» TO DO: In the entries below, find the line with "[0:02.00-0:03.00]" and transcribe it and every line after it exactly, through the last line, without pictures.

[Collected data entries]
● ● ● ●

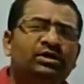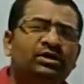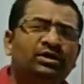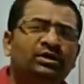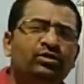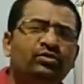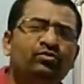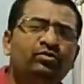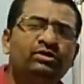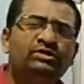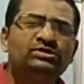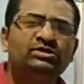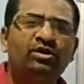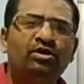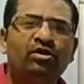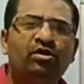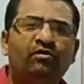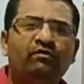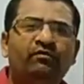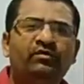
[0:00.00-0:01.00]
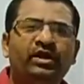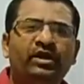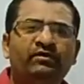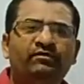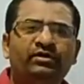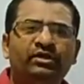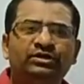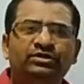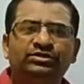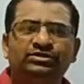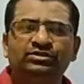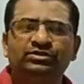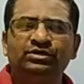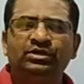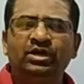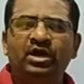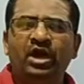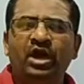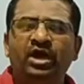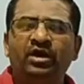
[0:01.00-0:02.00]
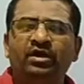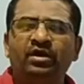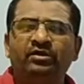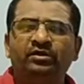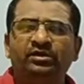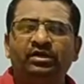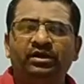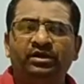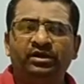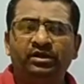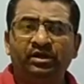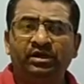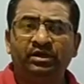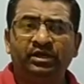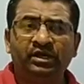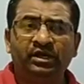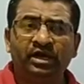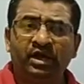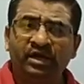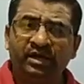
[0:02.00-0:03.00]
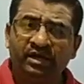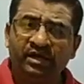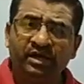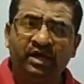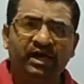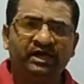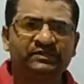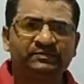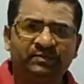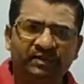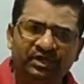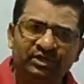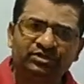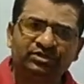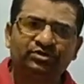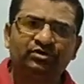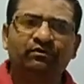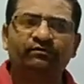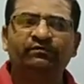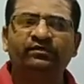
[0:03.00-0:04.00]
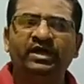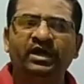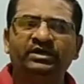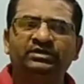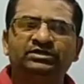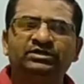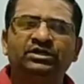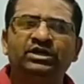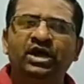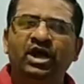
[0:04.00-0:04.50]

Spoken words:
universal law of gravitation and the regarding explanation of that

● ● ● ●

» ANSWER AREA:
[0:02.00-0:03.00]
[0:03.00-0:04.00]
[0:04.00-0:04.50]

Spoken words:
universal law of gravitation and the regarding explanation of that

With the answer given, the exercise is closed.